Le dirigeant a la possibilité de demander au tribunal de mettre fin à l'interdiction de gérer.

Celui-ci répondra favorablement à la demande du dirigeant :

  • s'il a apporté au paiement du passif une contribution jugée suffisante par le tribunal. En d'autres termes, au plus tard lors du dépôt de sa requête aux fins d'être relevé de son interdiction de gérer, il doit payer au liquidateur judiciaire une somme que le tribunal appréciera comme étant suffisante ou non. Selon les cas, il peut s'agir du montant du super privilège des salaires versés par l'AGS, ou du passif privilégié, voire de l'intégralité du passif. La somme à verser dépend du motif de la condamnation initiale dont le dirigeant veut être relevé. Par exemple, si le dirigeant a été condamné en raison d'un dépôt tardif de la déclaration de cessation des paiements, il devra rembourser le passif apparu au cours de la période de poursuite d'activité excessive. Si l'interdiction de gérer fait suite à des détournements opérés dans son intérêt personnel, le dirigeant devra rendre les sommes concernées avant de présenter sa requête ;
  • ou, s'il présente toutes les garanties démontrant sa capacité à diriger ou contrôler une entreprise ou une personne morale (exemple : réalisation d'une formation professionnelle dans le domaine de la gestion d'une entreprise).
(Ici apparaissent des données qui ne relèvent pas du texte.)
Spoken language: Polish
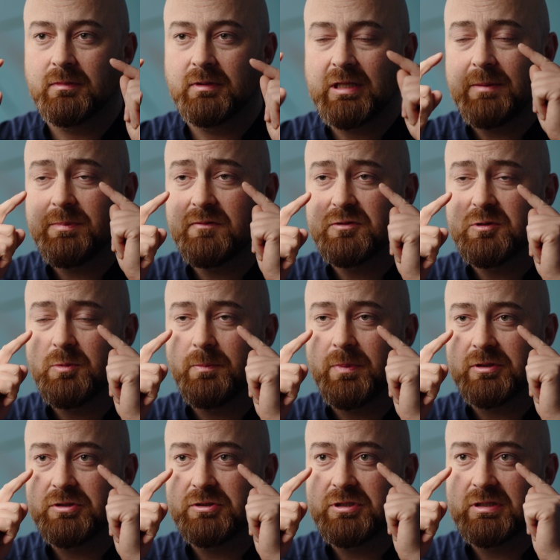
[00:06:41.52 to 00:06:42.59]
Najpierw się
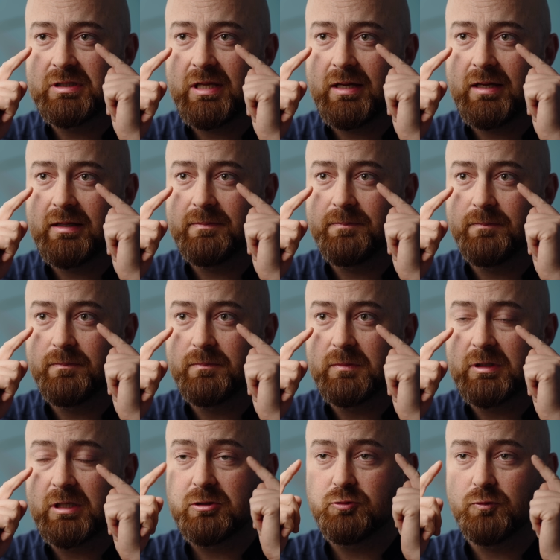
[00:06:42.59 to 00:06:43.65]
popatrzycie na
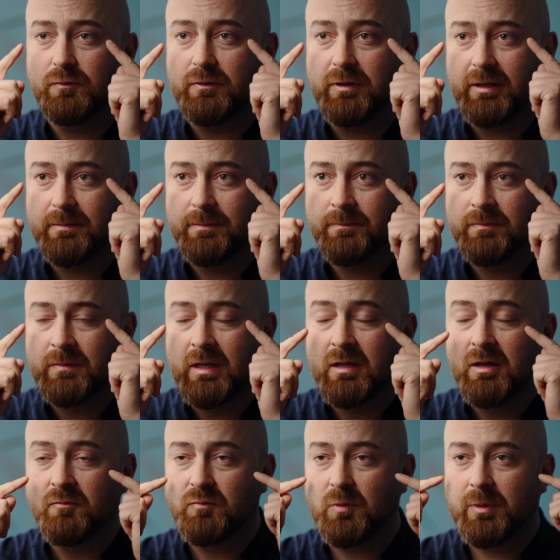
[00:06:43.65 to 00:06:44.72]
tęczówkę.
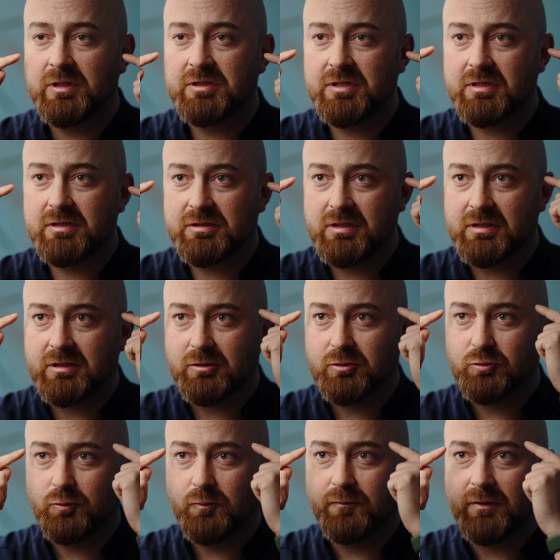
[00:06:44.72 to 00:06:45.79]
W momencie, jeżeli
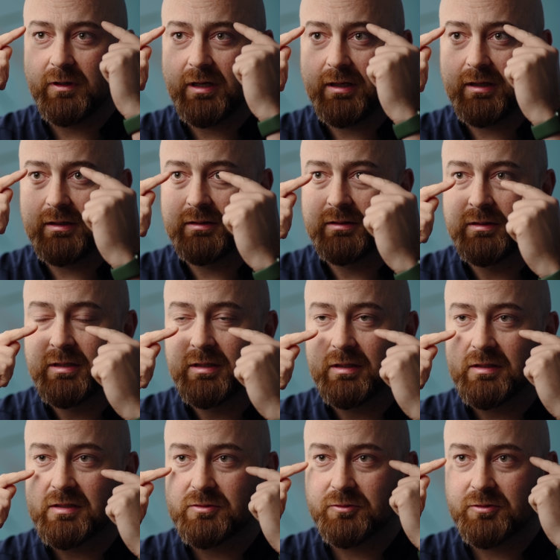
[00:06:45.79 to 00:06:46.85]
tęczówka
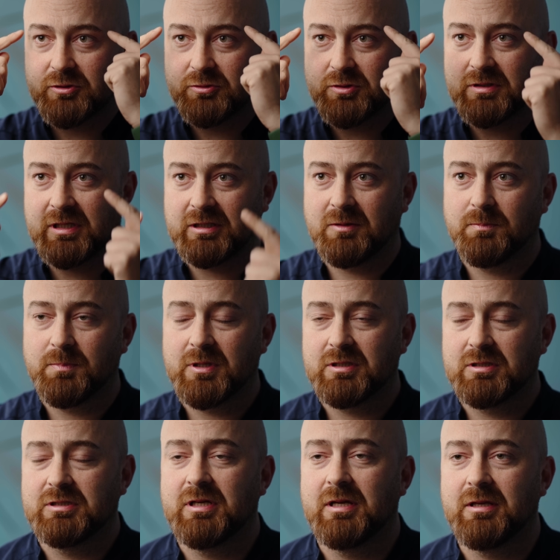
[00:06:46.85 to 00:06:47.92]
jest otoczona takim
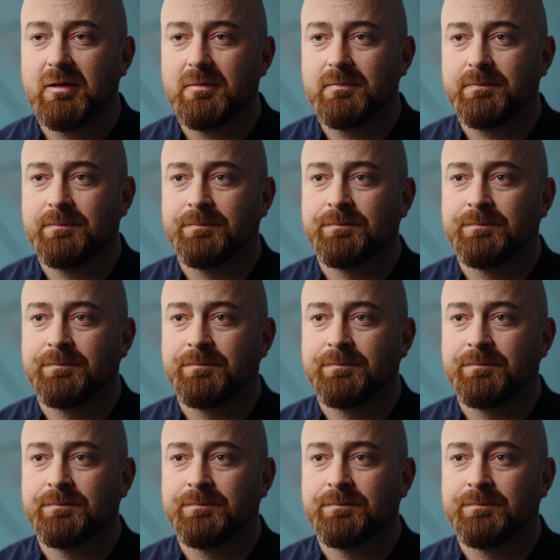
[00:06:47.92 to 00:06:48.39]
pierścieniem,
La requête doit être présentée devant le tribunal qui a prononcé cette sanction avec en pièce annexe les garanties démontrant sa capacité à diriger ou à contrôler l'une des entreprises visées par l'interdiction.

Le relèvement est d'autant plus facile à obtenir que la durée de l'interdiction est courte, autrement dit que les fautes reprochées sont légères. Mais le dirigeant doit malgré tout avoir exécuté une part significative de la sanction (en général les 3/4).

Le relèvement peut être total ou partiel.

Quelles solutions pour créer une entreprise malgré une interdiction de gérer ?

Le portage salarial est ouvert aux personnes interdites de gérer.

Son fonctionnement est très simple : en accord avec son entreprise cliente, l'ancien dirigeant fait appel à une société de portage qui joue un rôle "écran", en le salariant durant ses missions. La société de portage salarial adresse une facture d'honoraires à son client, et lui délivre en contrepartie un bulletin en salaire mensuel.

Le revenu net salarié mensuel correspond environ à la moitié des honoraires facturés à son client : 40 % à retrancher au titre des charges sociales, et entre 8 à 10 % pour les frais de gestion de la société de portage.